I know. Crazy! My mom spent countless hours and dollars on what I looked like. Clothing that wasn’t my style, hair, teeth, spas, trainers, nutritionists and more.
She did this out of love. Truly. She couldn’t love me more than she did.
In addition to constant hugs, kisses, smothering and phone calls, her way of showing that love was by trying to turn me into her idea of aesthetic perfection. (It didn’t work!)
Looking back, I would’ve preferred a nurturing of my talents — like my gift of gab or my singing like a daintier Ethel Merman or less full of vibrato Andrea McCardle’s ANNIE. My dad did his best to balance out my mom’s issues but back in the ’70s, ’80s and ’90s, he had to work. A lot. He brought most of the fun. And so many extraordinary memories. And today he tells me he so sad he didn’t realize some of what I went through. I know this is true. And I often feel sad he has to even hear about it!

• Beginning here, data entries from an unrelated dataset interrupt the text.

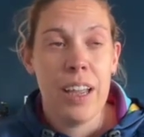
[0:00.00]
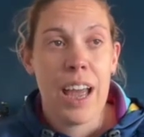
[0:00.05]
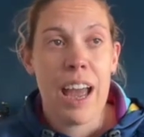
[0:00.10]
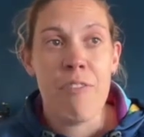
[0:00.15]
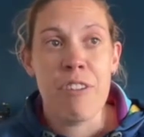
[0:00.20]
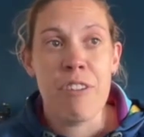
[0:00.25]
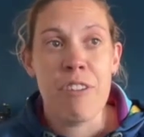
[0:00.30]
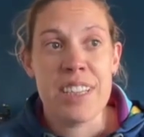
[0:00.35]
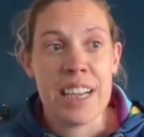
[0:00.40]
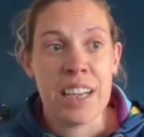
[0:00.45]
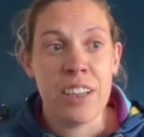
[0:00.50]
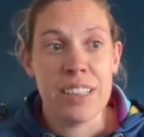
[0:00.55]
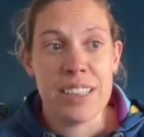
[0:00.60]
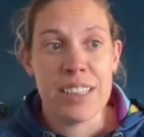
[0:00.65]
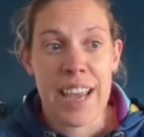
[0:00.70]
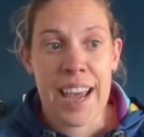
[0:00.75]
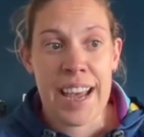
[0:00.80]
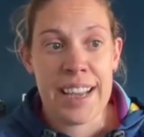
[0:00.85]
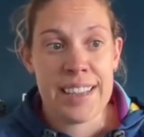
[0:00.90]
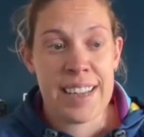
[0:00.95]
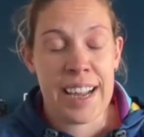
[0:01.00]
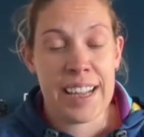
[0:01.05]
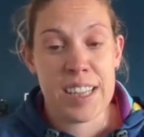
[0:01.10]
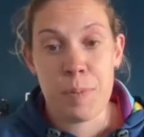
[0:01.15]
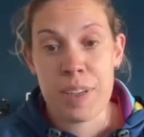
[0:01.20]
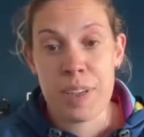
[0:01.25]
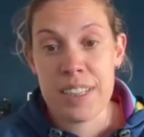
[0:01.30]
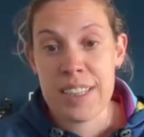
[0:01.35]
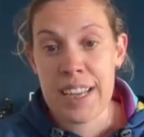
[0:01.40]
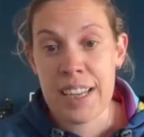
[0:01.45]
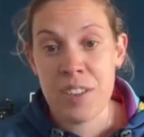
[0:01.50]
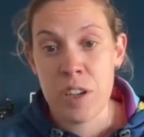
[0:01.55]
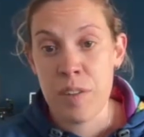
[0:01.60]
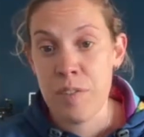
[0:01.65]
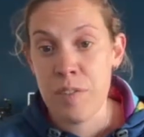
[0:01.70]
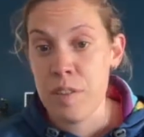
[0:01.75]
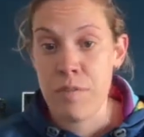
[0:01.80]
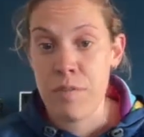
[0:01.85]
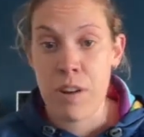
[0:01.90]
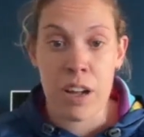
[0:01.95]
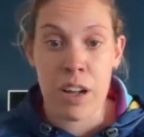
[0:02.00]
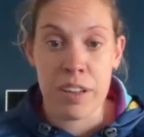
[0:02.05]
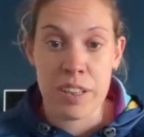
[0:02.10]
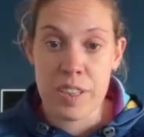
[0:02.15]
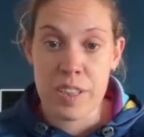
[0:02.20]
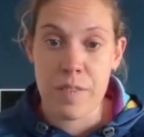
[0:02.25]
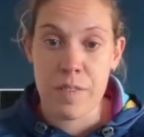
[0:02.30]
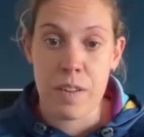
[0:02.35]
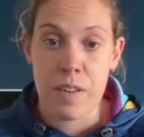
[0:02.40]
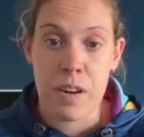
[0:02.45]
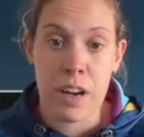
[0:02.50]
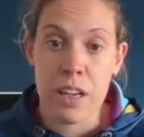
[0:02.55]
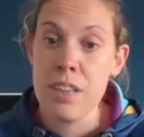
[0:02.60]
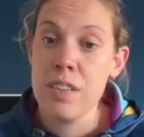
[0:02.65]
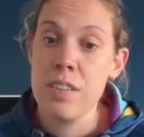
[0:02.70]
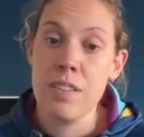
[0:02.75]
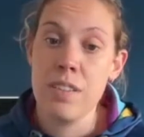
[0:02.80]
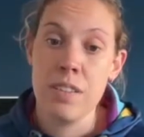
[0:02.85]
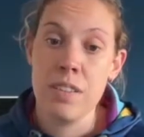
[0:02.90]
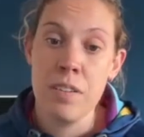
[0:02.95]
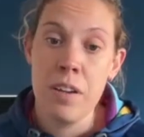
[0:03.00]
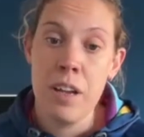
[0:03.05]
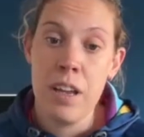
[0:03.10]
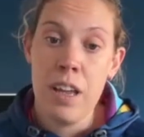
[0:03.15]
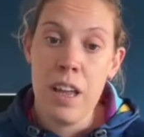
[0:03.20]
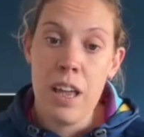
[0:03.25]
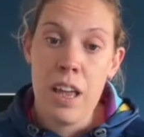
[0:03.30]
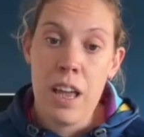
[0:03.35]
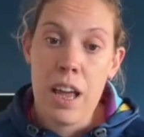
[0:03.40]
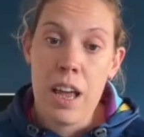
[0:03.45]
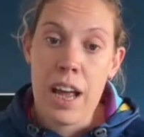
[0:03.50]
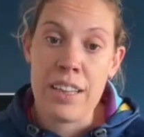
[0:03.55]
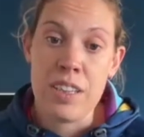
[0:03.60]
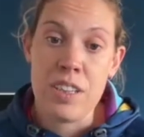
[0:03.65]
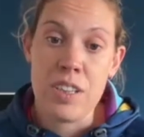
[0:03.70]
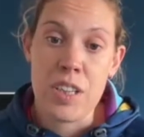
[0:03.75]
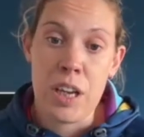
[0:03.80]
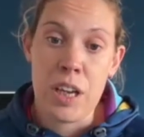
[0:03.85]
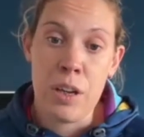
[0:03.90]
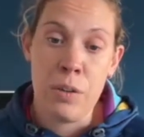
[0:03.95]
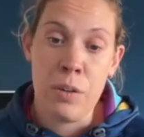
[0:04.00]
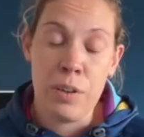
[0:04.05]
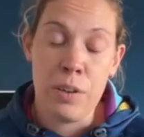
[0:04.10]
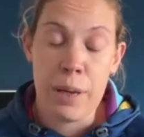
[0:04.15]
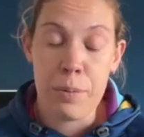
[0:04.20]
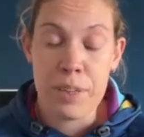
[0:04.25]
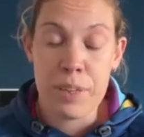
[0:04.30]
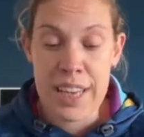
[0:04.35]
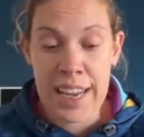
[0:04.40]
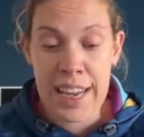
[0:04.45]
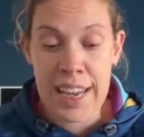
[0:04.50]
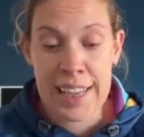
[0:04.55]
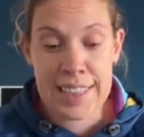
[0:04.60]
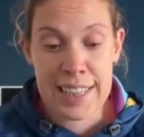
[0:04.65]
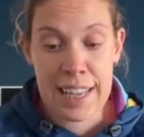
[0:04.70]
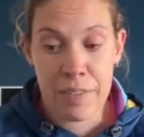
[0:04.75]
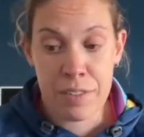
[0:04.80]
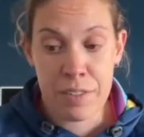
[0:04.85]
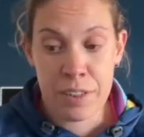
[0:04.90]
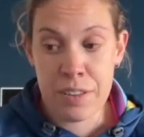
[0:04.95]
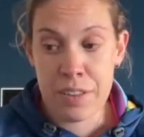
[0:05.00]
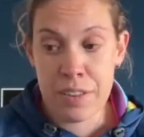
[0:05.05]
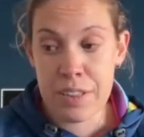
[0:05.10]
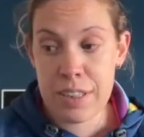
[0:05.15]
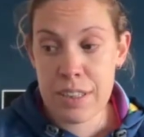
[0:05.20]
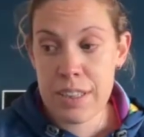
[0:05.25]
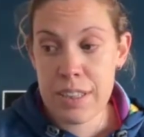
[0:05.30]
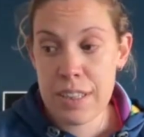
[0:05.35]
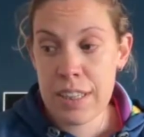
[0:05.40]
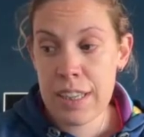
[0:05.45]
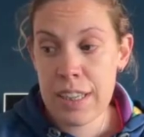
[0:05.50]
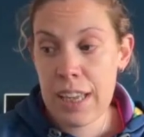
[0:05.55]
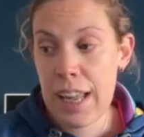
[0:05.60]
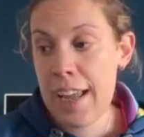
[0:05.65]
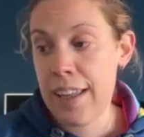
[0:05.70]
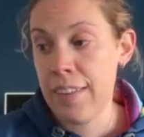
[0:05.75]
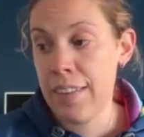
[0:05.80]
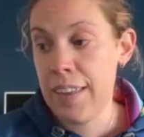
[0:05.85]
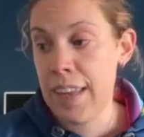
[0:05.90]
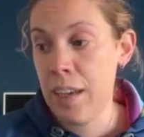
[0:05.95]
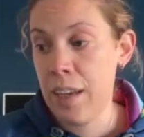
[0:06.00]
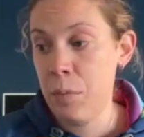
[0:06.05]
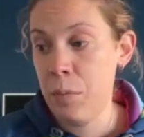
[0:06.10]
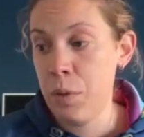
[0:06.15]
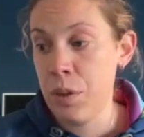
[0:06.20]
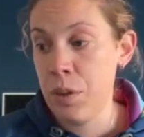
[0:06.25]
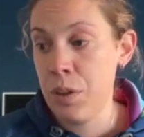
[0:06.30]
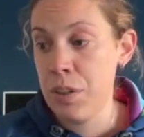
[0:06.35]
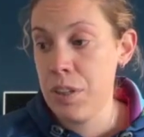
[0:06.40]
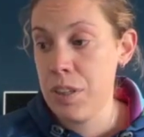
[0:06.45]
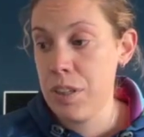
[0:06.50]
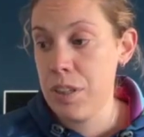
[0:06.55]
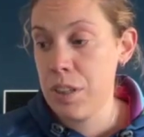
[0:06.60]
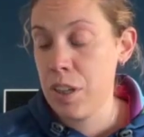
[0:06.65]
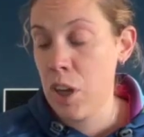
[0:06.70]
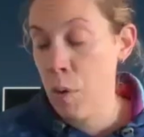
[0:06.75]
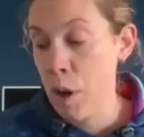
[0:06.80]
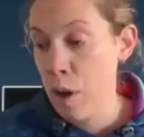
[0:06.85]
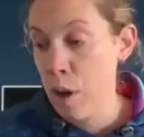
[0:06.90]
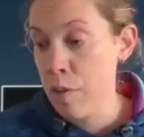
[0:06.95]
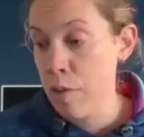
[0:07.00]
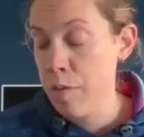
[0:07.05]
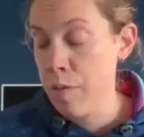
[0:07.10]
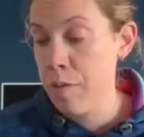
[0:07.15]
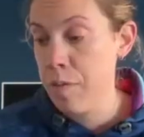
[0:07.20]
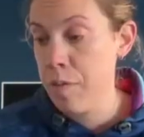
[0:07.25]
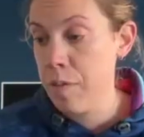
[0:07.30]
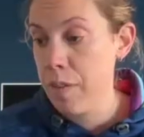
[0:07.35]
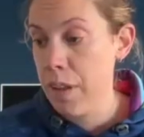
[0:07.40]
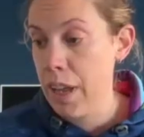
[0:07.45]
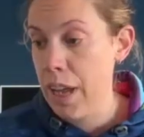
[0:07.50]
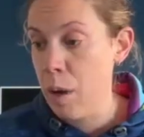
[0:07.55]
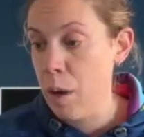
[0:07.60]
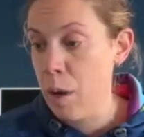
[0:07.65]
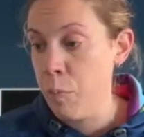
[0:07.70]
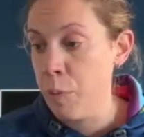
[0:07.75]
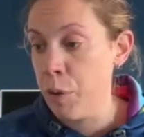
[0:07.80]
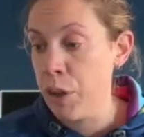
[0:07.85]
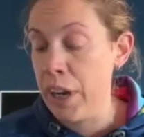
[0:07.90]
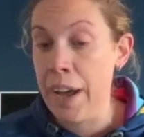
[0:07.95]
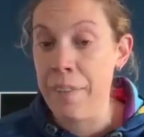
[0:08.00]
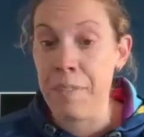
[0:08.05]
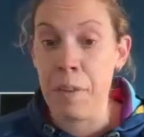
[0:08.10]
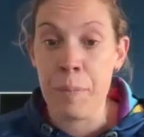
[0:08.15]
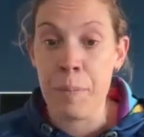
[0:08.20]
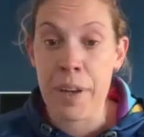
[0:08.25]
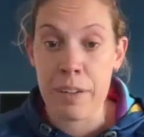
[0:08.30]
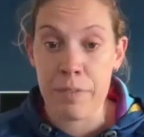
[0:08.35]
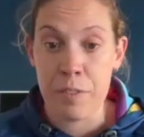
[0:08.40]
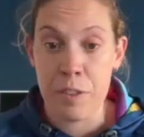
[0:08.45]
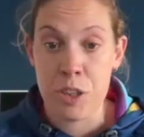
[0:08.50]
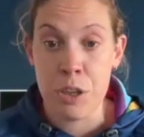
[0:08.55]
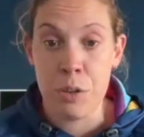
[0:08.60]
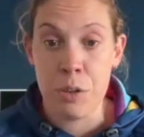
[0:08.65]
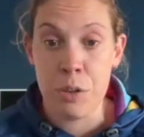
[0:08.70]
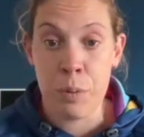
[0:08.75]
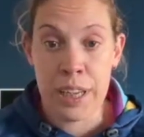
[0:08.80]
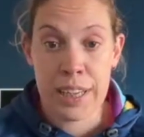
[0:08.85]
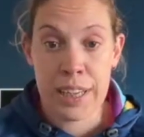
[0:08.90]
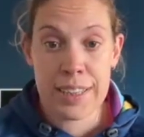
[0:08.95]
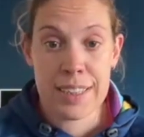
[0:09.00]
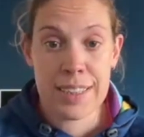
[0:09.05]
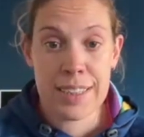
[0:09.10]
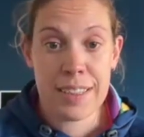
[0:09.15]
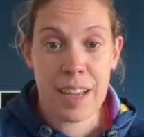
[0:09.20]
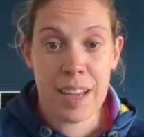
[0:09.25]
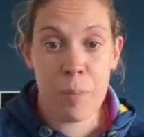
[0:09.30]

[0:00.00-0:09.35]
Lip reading: Every single test had to be sent off to France for us, and so they would take his levels and they would go off, and we wouldn't have them back for 2 weeks.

(PS Dad, I am totally OK now.)
My childhood is remembered in extremes. The freaking incredible things I got to see and do. The giant laughs in our kitchen over who knows what, and the personal pain and anguish I often experienced. By the time I was 23 years old, I found my way to therapy and started to figure out who I wanted to be separate and apart from my mom’s view of me. This was challenging. It made her angry.
Separating from her was a slap in her face. Much like my being overweight must have been.
As a grownup, I know this anger she had wasn’t really about me.She got over the anger and our relationship became less full of conflict and much more full of joy. Especially when I got married to the right guy for me and we made two incredible babies. I think my mom didn’t get to do everything she wanted to do.
And I realized at some point that my life had to be different.
I had to fulfill myself beyond the stuff, beauty regimens and fixing my (already perfect in my eyes) kids.
When I started working, when I found my passion in talking to and with others on the radio and TV, our relationship really changed dramatically. My mom got to see me from a different view. It was incredible. We still fought about my clothing choices (what was wrong with the same sweatpants and same sweatshirts each day I’ll never know!) but the understanding, pride and dare I say admiration of what I’d become in a professional sense were palpable and life affirming.
She saw my full person, not just my full body.
What a gift to have come full-circle like that before she got sick and died.
It was almost magical.
May through July is super emotional for me since my mom died in July of 2008.
My body remembers what she went through. What all of us went through during her pancreatic cancer and death. And the immediate aftermath.
The wounds get covered by the slightest of scabs that are easily scratched off by the gentlest of touches.
Losing my mommy defined me, unleashed me, changed me, and annihilated me.
But unlike like my mom — who ran out of chances to find her version of happiness — I have that chance. I have that opportunity. And I will not waste it.